Не хочу или не знаю, как сказать? Я даже не знал, что ответить. Мы стояли среди блеска молний, среди оглушительных и близких раскатов грома, среди ливня, мы мерзли и пытались согреть друг друга, — так или иначе, я почувствовал, что ей, именно ей не стоит рассказывать о Ханне.

— Возможно, я смогу тебе все объяснить в другой раз.

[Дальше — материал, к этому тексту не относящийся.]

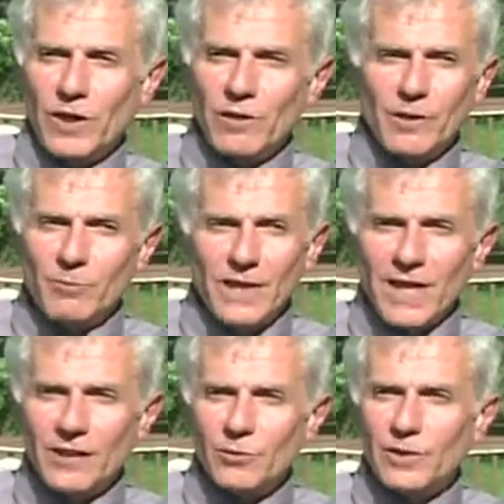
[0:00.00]
you
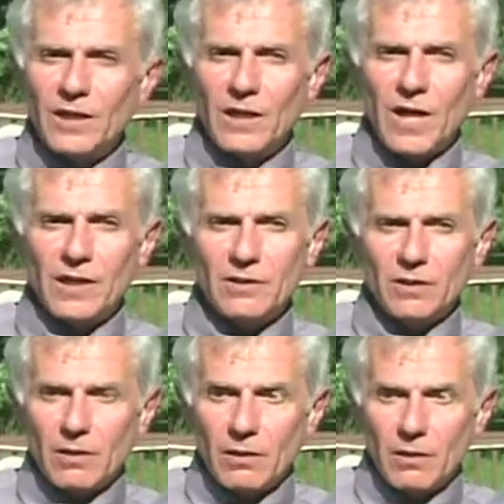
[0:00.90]
began to realize
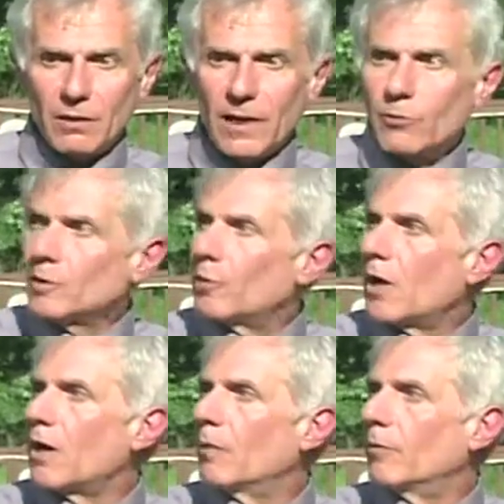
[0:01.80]
that was a
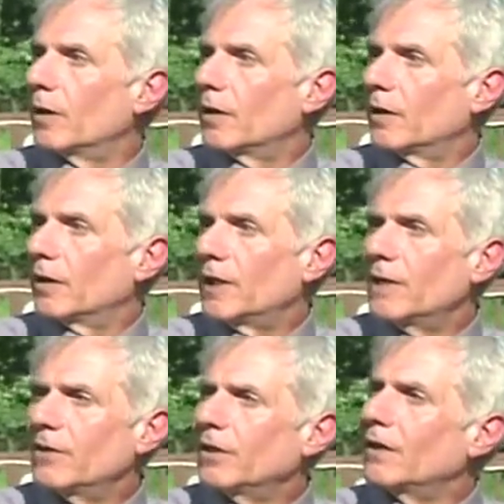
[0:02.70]
bomb.
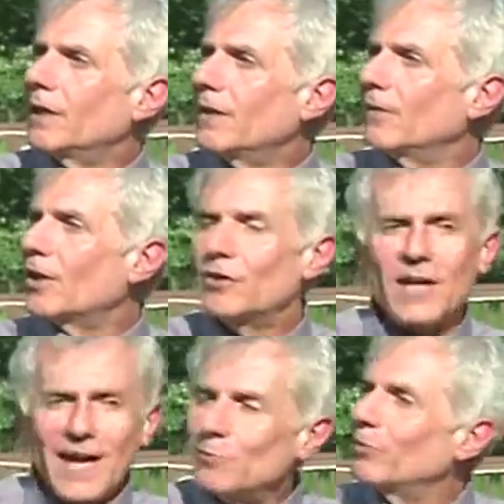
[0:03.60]
Even though you
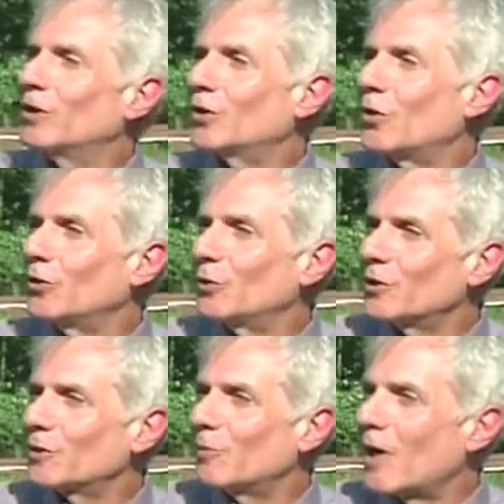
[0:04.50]
hadn't been told it
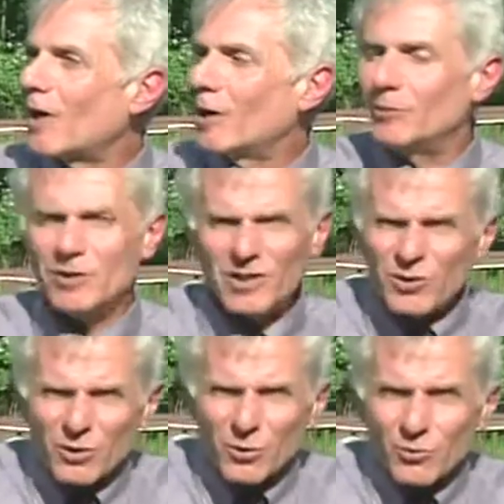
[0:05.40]
was a bomb, you just
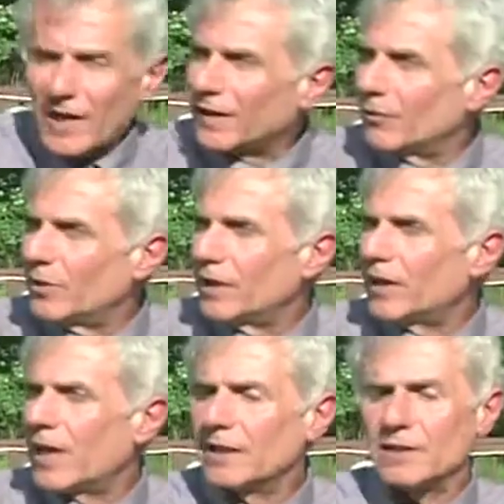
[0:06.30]
sort of realized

Но другого случая не представилось.

16

Я так никогда и не узнал, чем занималась Ханна, когда она не работала, а я не приходил. Если я об этом спрашивал, она уклонялась от ответа. У нас не было с ней общей жизни, а в своей жизни она отвела мне некое определенное место, которым приходилось довольствоваться. Если я хотел отвоевать себе большее пространство или хотя бы побольше узнать, то получал отпор. Когда мы были особенно счастливы и мне казалось, что теперь все возможно и все позволено, я пытался ее расспрашивать, но и тогда она если не отмалчивалась, то уходила от моих вопросов. «И все-то тебе надо знать, малыш». Иногда она начинала считать, загибая пальцы: «Надо постирать, погладить, вытереть пыль, подмести пол, сходить в магазин, приготовить обед, обтрясти сливы, собрать их, отнести домой и сварить варенье, быстро-быстро, а то малыш, — она брала левый мизинец большим и указательным пальцами левой руки, — а то малыш все съест».

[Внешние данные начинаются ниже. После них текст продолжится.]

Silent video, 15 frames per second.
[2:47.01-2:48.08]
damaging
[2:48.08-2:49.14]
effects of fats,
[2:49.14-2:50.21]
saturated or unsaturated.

Я ни разу не встретил ее случайно на улице, в магазине или в кино, куда она, по ее словам, часто и с удовольствием ходила. В первые месяцы мне хотелось пойти в кино вместе, но она возражала. Порою мы обсуждали фильмы, которые видели оба. Она была на удивление неразборчива, смотрела все — от немецких военных и деревенских фильмов до американских вестернов и даже французской «новой волны», я же предпочитал голливудские фильмы, не важно, где происходило действие — в Древнем Риме или на Диком Западе. Нам обоим очень нравился один вестерн; Ричард Уидмарк играл там шерифа, которому утром предстоит безнадежная дуэль; накануне вечером он стучится в дверь Дороти Мэлоун,[41] тщетно пытавшейся уговорить его спастись бегством. Она открывает дверь. «Чего же ты хочешь? Всю жизнь за одну ночь?» Ханна иногда дразнила меня, когда я приходил к ней, горя от нетерпения: «Чего же ты хочешь? Всю жизнь за один час?»